On 02/28/2013 03:11 PM, Rafael Schloming wrote:
On Tue, Feb 26, 2013 at 12:18 PM, Ken Giusti <kgiu...@redhat.com> wrote:
[snip]
As I mentioned above, I don't think recv should be thought of as a flow
control thing. It does provide input into what messenger does for flow
control, but it's really just about a way for the app to fetch messages,
and so far I've been considering three scenarios:

   (1) an app wants to receive and process messages indefinitely, in which
case pn_messenger_recv(-1) now does that job pretty nicely
   (2) an app wants to make a simple request/response, in which case it
wants to receive exactly one message back and getting anymore would be a
bug.
   (3) a generalized form of option (2) where an app makes N requests and
processes each one as they arrive back. In this case you have to do
pn_messenger_recv(N - what you've already processed).

I think these are probably the 3 most common scenarios, and I can see how
using a pattern like (3) to cater to scenario (1) would be awkward, however
I think it's less awkward when used in scenario (3).

That said I'm open to trying to simplify the API here, but I fundamentally
don't think of this as a wire level flow control API. I get the impression
from the comments in this thread that there is an idea that the app
developer somehow has more knowledge or is in a better position to
distribute credit than the messenger implementation, whereas I think the
opposite is true. In my experience, the nature/shape of incoming message
traffic is not a variable that is well known at development time. Perhaps
you can define the extreme bounds of what loads you want to be able to
handle, but at runtime there are many unpredictable factors:

   - your service can go from idle to extreme bursts with no warning
   - round trip times can fluctuate based general network activity
   - message processing times might vary due to other activity on
     your machine or degradation in services you depend on
   - your load might be unevenly distributed across different
links/connections
   - a buggy or malicious app might be (unintentionally) DoSing you

All of these factors and more go into determining the optimal and/or fair
credit allocation at any given point in time, and that means a robust flow
control algorithm really needs to be dynamic in nature. Not only that, but
a robust flow control algorithm is a huge part of the value that messaging
infrastructure provides, and should really be a fundamentally separate
concern from how apps logically process messages.

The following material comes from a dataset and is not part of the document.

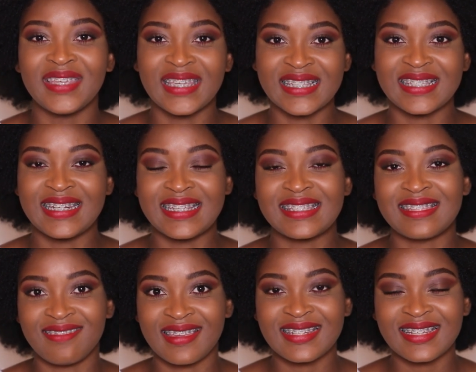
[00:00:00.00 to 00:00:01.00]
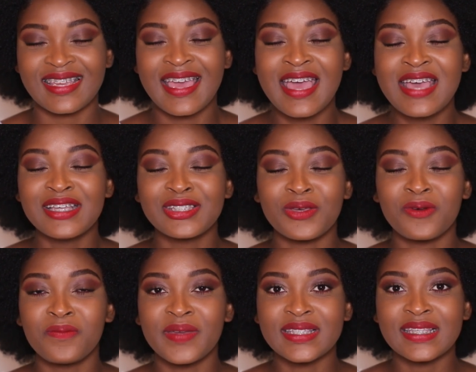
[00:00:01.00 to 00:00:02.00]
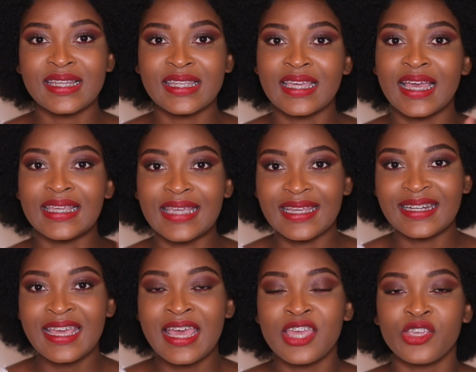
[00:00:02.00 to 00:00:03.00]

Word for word: because it is synthetic. So basically, again,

Since Messenger models a queue of incoming messages, I'd rather see flow
control configured as thresholds on that queue, and recv() not take any
arguments at all.

Something like this:

  Messenger m;
  ...
  m.set_flow_stop( 10000 )
  m.set_flow_resume( 9000 )
  ...
  for (;;) {
     m.recv()
     while (m.incoming())
     ....

IMHO, this is a lot "cleaner" than the current approach.  Of course, some
may find my sample names too cryptic :)


I think limits the API to only the first scenario I described above. At
least it's not clear to me how you'd fetch exactly N messages.



 From an implementation point of view, the "flow stop" threshold is really
just a suggestion for how much credit should be distributed across the
links.  We could distribute more, as we would need to if the number of
links is greater than the flow stop threshold.  Or less, assume a point of
diminishing returns.

Once the flow stop threshold is hit, credit would be drained from all
links.  No further credit would be granted until the number of "queued"
messages drops below "flow resume".

This is the same model we use for queue flow control in the C++ broker.

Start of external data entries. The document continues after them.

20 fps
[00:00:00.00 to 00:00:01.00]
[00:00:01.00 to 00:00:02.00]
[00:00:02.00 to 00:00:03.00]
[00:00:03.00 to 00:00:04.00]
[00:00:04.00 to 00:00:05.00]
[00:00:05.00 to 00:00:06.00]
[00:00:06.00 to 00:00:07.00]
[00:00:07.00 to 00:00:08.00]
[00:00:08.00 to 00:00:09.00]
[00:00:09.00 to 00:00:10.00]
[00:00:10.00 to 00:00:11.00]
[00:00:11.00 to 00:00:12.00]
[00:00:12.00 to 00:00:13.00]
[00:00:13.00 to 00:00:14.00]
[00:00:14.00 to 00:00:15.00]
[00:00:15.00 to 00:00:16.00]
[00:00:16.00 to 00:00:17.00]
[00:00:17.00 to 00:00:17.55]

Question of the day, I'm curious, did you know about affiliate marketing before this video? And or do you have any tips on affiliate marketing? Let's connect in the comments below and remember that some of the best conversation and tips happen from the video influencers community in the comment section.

  This is starting to mix two things: (1) how the application fetches
messages from the messenger, and (2) how to tune the messengers internal
flow control algorithm in the specific case that the application wants to
receive messages indefinitely. I think (2) is premature given that we
haven't really done any performance work yet. Ideally I'd say we don't want
to have to tune it, rather just give it some bounds to work within, e.g.
limit to no more than X megabytes or no more than Y messages.

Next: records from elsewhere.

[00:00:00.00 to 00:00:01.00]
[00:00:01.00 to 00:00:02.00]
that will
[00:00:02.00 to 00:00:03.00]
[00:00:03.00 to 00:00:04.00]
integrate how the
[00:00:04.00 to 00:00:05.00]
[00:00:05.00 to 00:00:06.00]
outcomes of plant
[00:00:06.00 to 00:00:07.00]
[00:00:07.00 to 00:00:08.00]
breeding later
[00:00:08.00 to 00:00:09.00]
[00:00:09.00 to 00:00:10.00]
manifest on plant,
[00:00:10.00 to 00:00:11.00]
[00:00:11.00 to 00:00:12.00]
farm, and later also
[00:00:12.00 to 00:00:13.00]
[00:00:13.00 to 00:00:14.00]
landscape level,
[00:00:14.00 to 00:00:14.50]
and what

In any case I think we need to be clear on the application scenarios we're
trying to support. I've given (3) common ones above. Are there cases that
you think are missing, and do you have a better way to cater to the 3 I've
mentioned?


I think this is a common case:

(1a) an app wants to receive and process messages indefinitely, but wants the implementation to use a bounded buffer of N messages or B bytes to do so. AKA "credit window" in AMQP 0.10 or "prefetch" in JMS.

I'm not familiar enough with Messenger yet to say whether that belongs in the messenger API or in some other configuration, but I think it needs to be a use case that is easy to set up. Agreed that ideally we would have a dynamic flow control algorithm that can figure out the optimal credit settings by itself, but until we do I suspect the simple "bounded buffer" model will cover most cases, and doesn't require exposing the complexity of the underlying flow control.